*Task to carry out*: Please retype the records below exactly, omitting any images.

Stored data entries:
- Opening Delimiter -

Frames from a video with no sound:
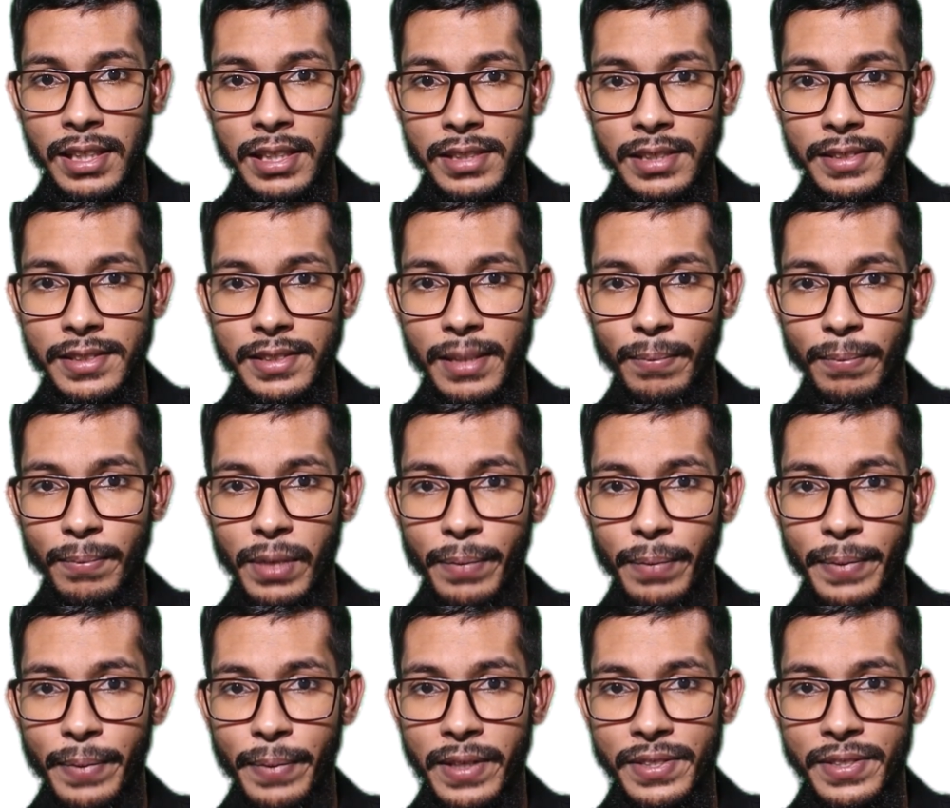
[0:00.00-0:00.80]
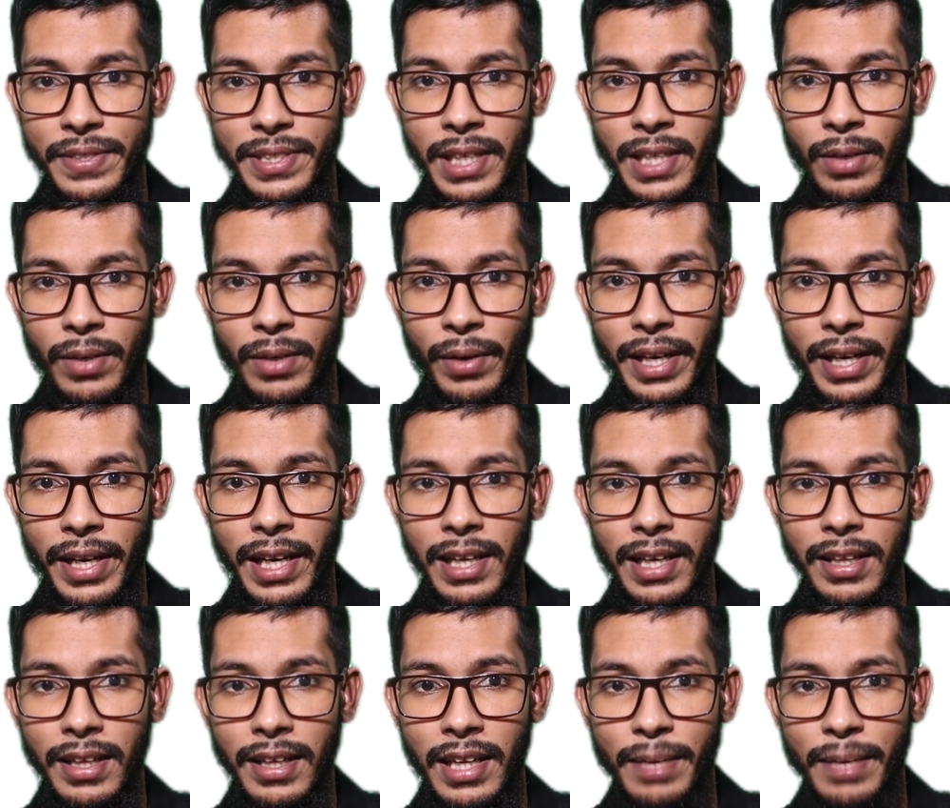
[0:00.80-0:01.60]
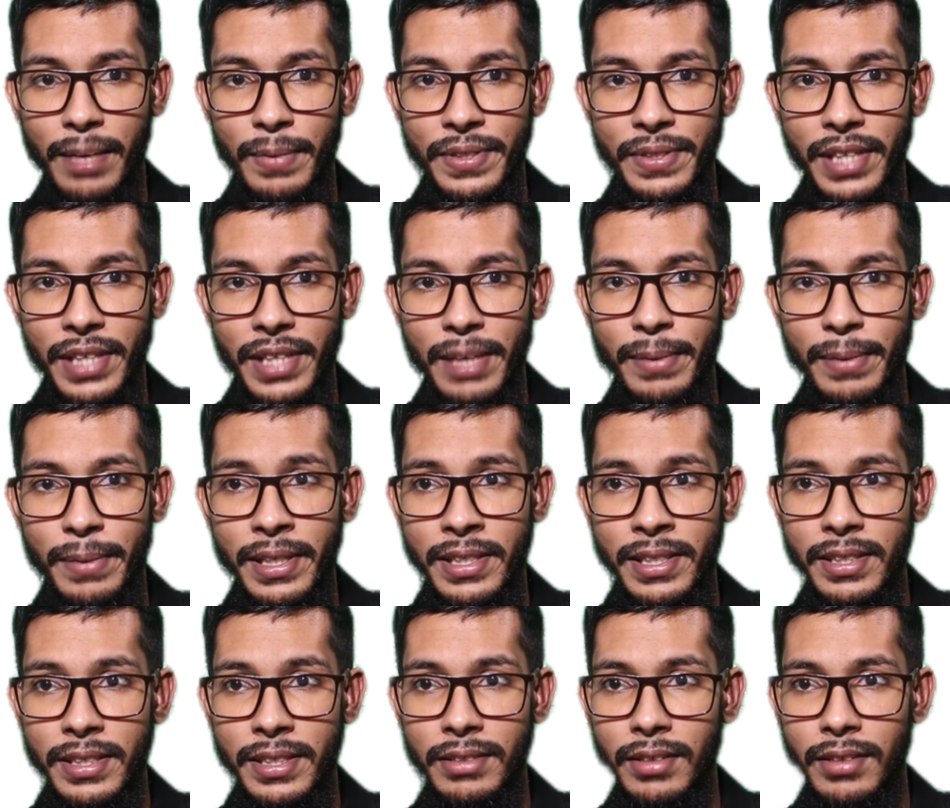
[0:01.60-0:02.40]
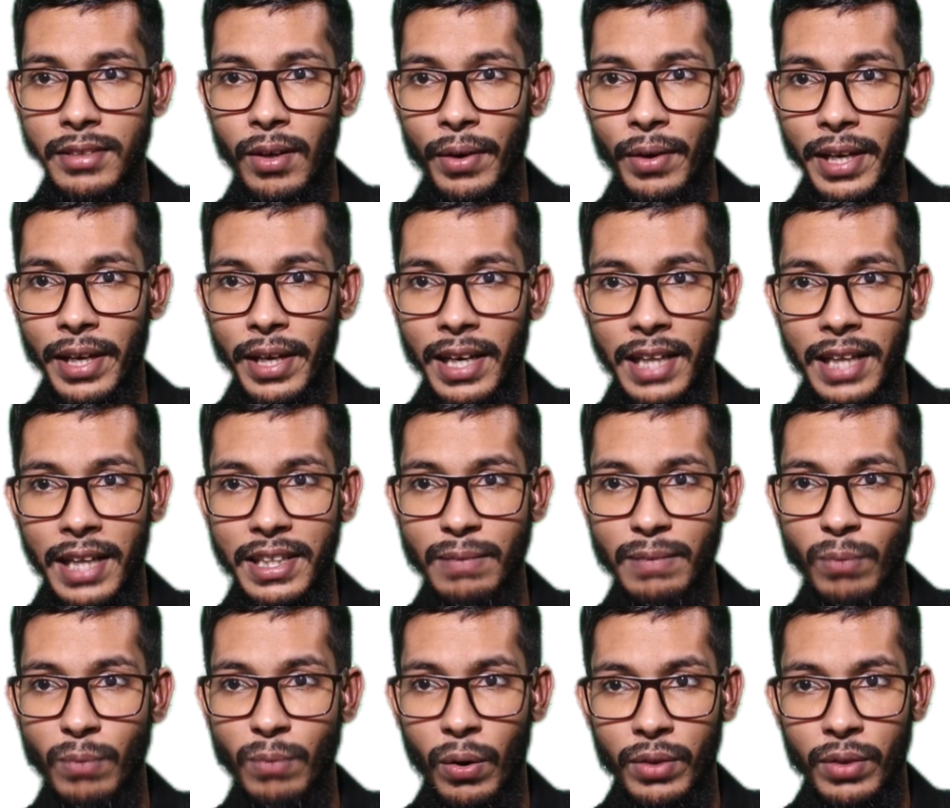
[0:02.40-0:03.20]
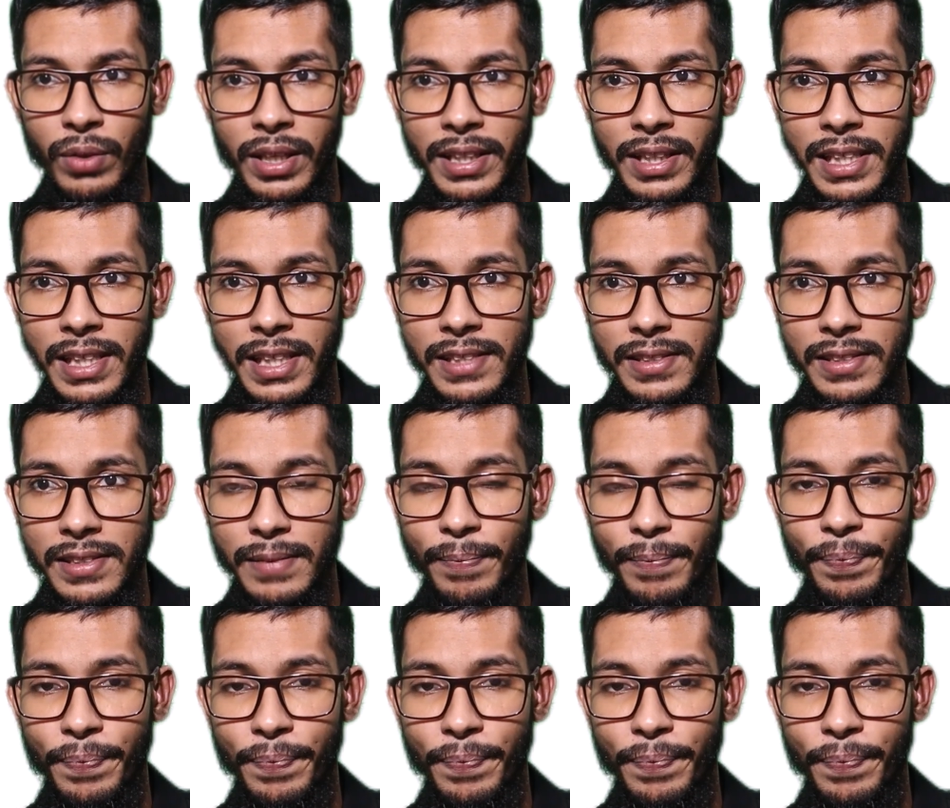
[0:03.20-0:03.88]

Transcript: Simply paste here. Okay, let me save it. Okay, nothing more than this.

- Closing Delimiter -

*Worked solution*:
Frames from a video with no sound:
[0:00.00-0:00.80]
[0:00.80-0:01.60]
[0:01.60-0:02.40]
[0:02.40-0:03.20]
[0:03.20-0:03.88]

Transcript: Simply paste here. Okay, let me save it. Okay, nothing more than this.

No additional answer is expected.